(Beginning of INFORMATION SHOWN)

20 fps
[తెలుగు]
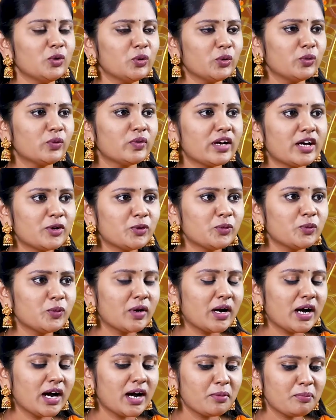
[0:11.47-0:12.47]
గురువుగారు
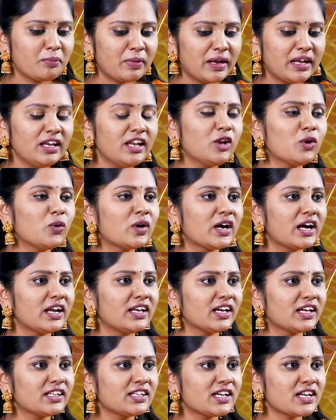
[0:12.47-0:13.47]
పెళ్లిలో
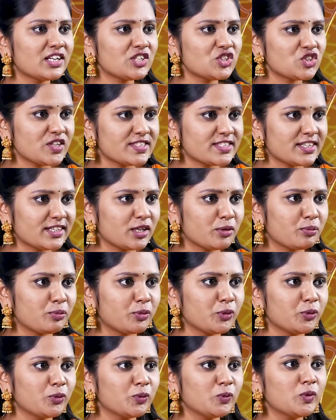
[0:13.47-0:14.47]
కన్యాదానం
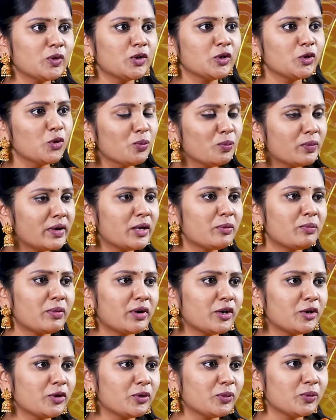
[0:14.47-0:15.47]
చేసేటప్పుడు గుమ్మడి
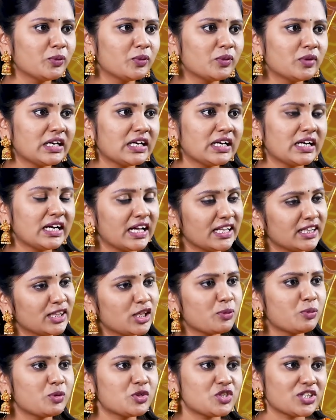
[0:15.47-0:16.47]
పండు
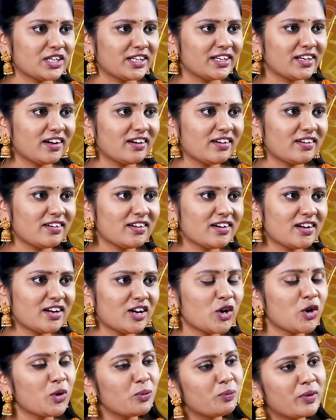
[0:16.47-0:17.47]
గంధపు చెక్క
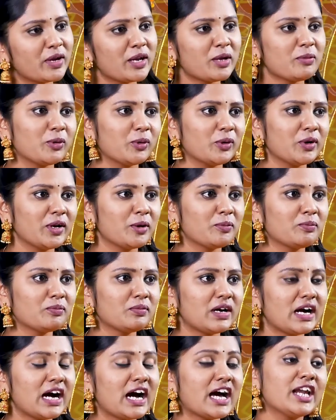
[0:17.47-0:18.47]
కొబ్బరి బోండం
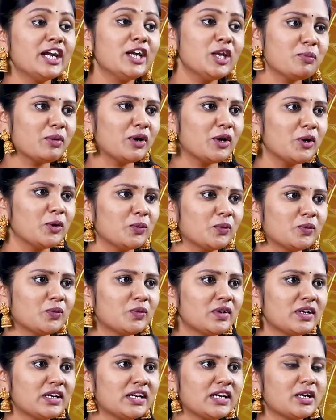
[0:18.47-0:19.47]
అరటి పళ్ళు
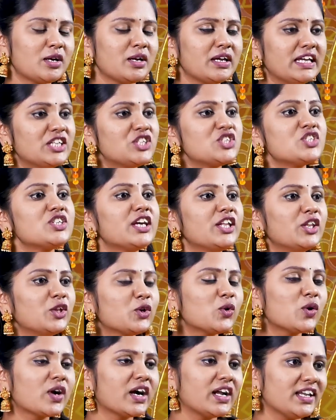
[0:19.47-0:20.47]
ఇచ్చి
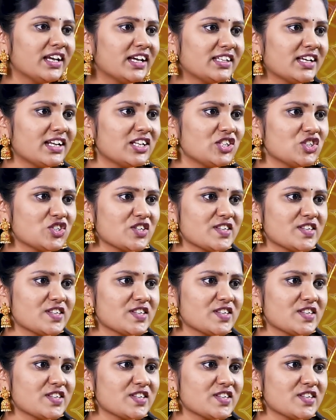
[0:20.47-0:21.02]
ఎందుకు కన్యాదానం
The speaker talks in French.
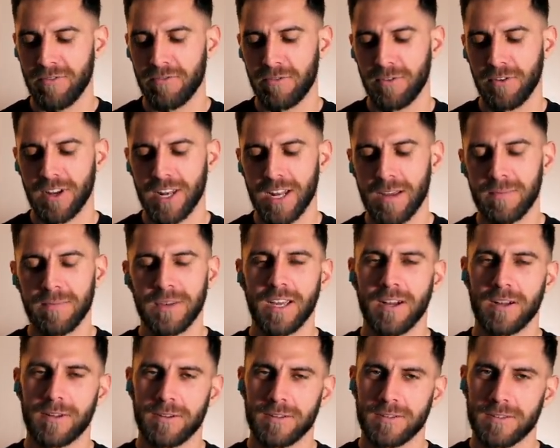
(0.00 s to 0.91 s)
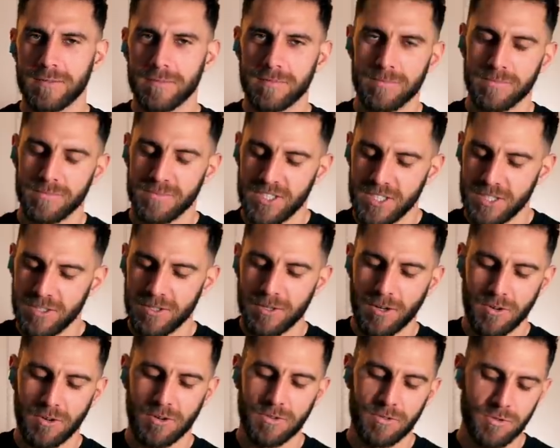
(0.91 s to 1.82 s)
Et Flo, il a mis en petit
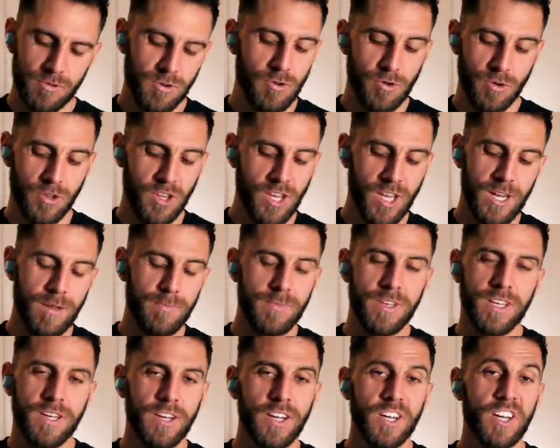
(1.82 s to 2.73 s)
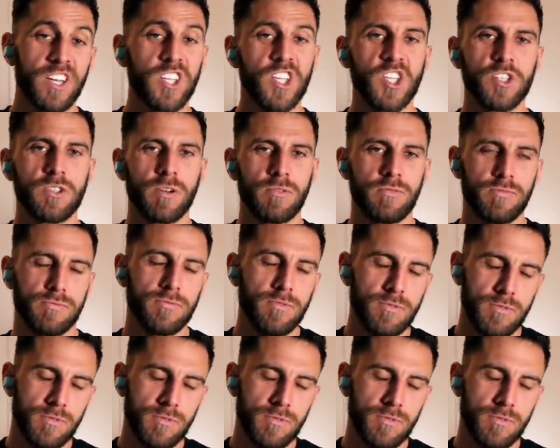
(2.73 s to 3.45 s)
sur le côté, il a mis qui s'en fout.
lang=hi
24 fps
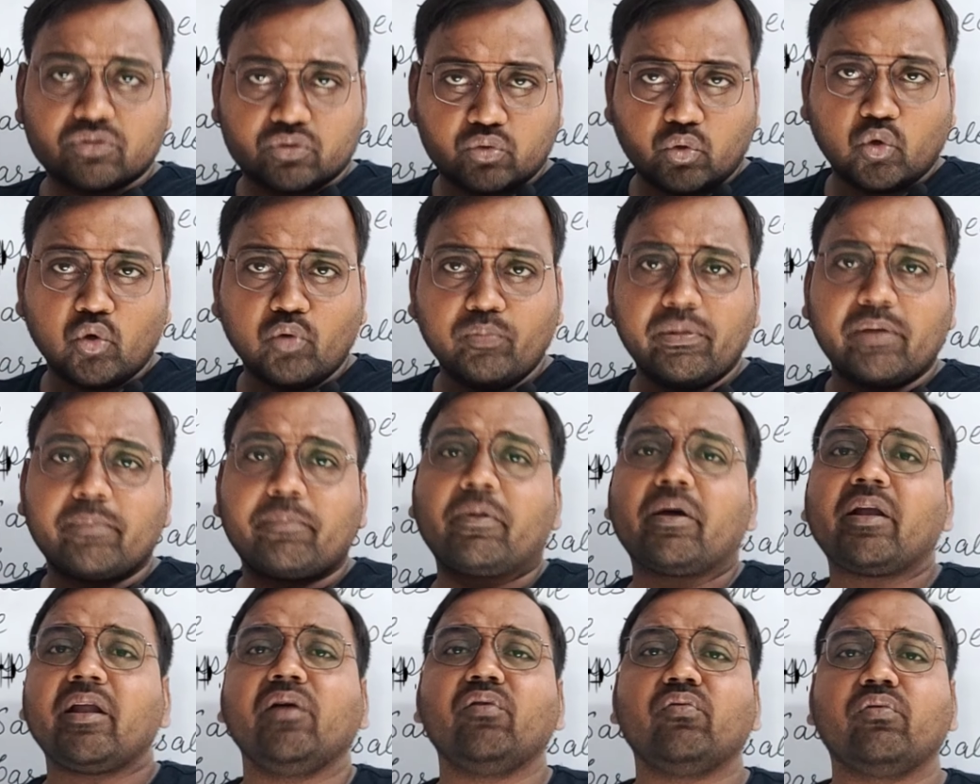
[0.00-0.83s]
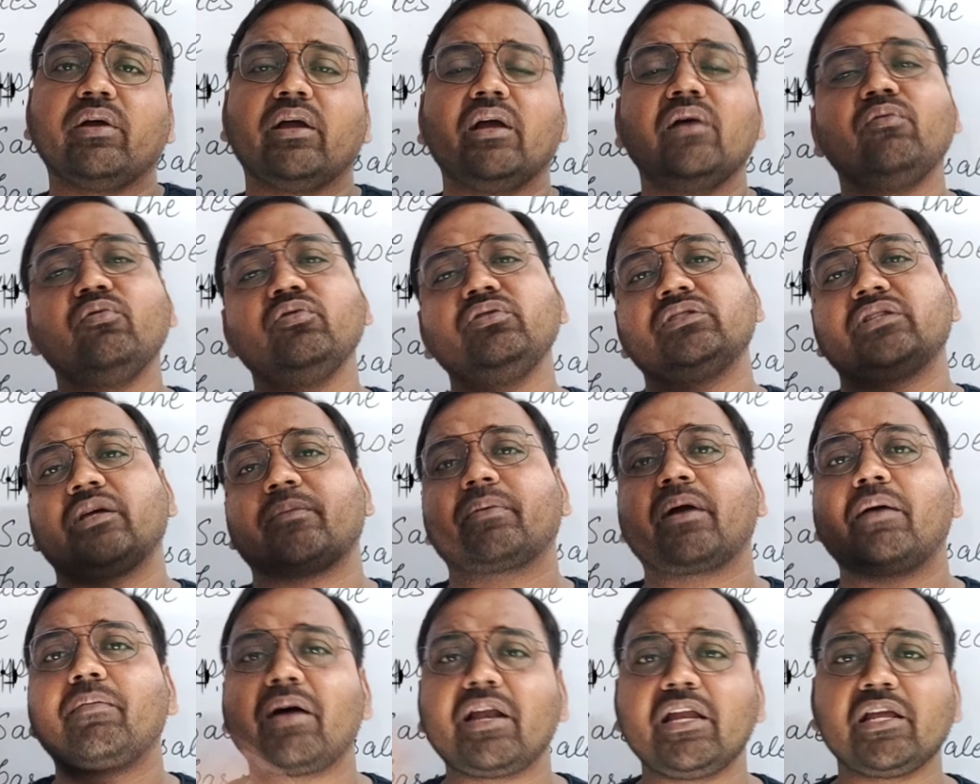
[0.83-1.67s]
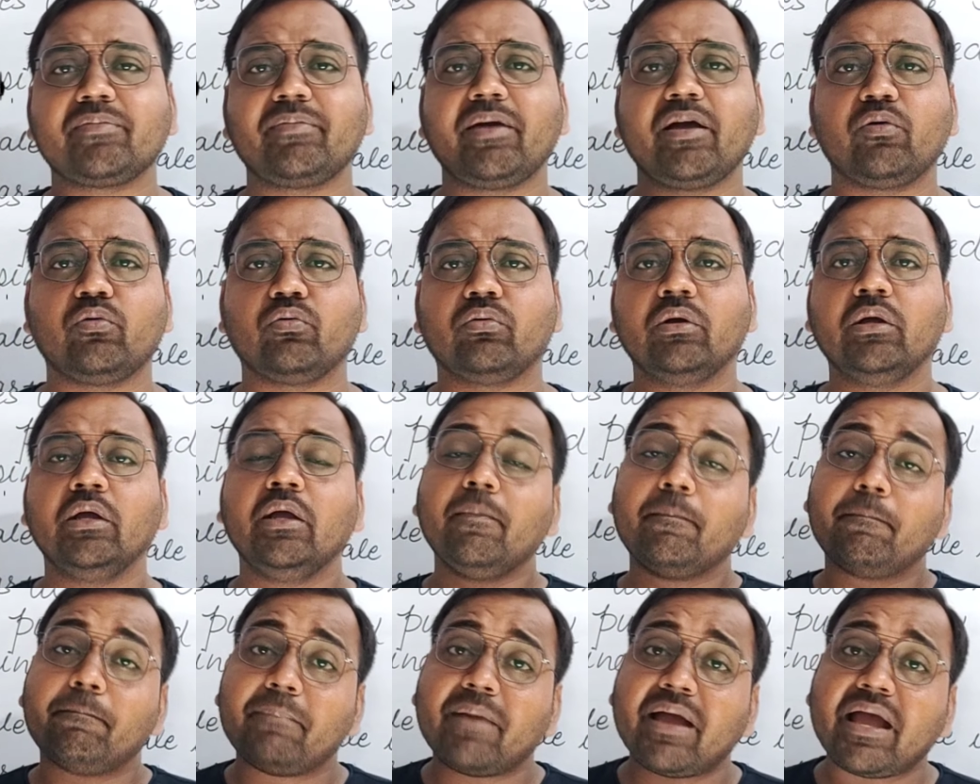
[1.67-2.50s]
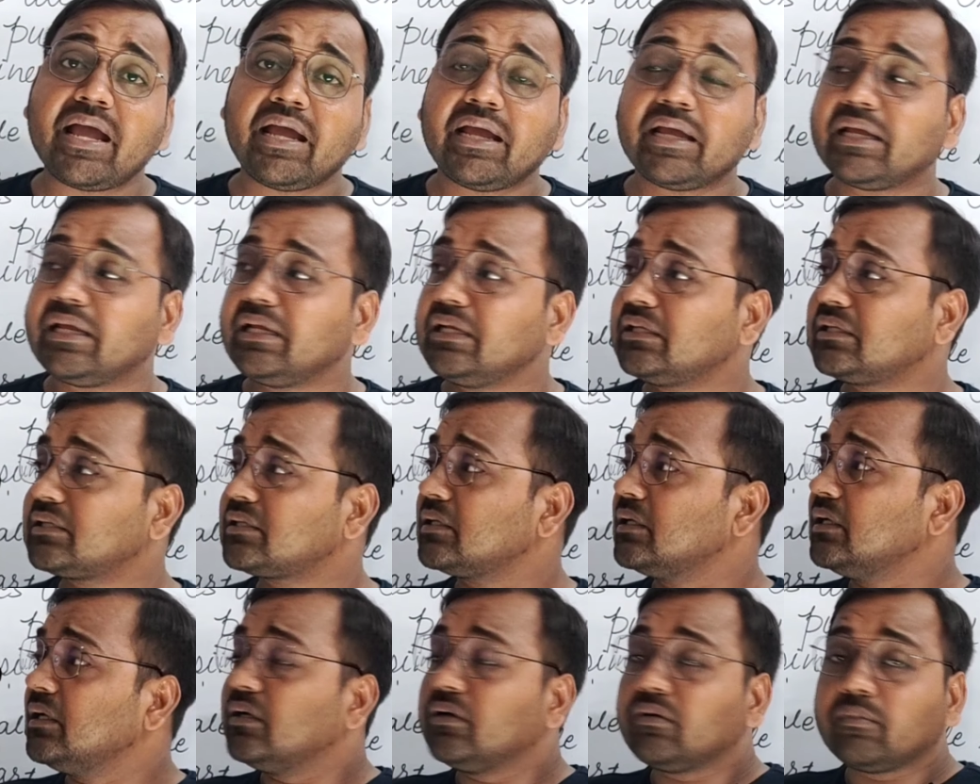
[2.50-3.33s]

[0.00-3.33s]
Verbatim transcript: शोरूम में पड़े हुए हैं उन सबका मालिक मैं हूं मैं इस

(End of INFORMATION SHOWN)

WHAT IS REQUIRED
Please return exactly, and only, the lines from the one containing "[0.83-1.67s]" through the end of the records, with both end lines kept and every picture dropped.

ANSWER SPACE
[0.83-1.67s]
[1.67-2.50s]
[2.50-3.33s]

[0.00-3.33s]
Verbatim transcript: शोरूम में पड़े हुए हैं उन सबका मालिक मैं हूं मैं इस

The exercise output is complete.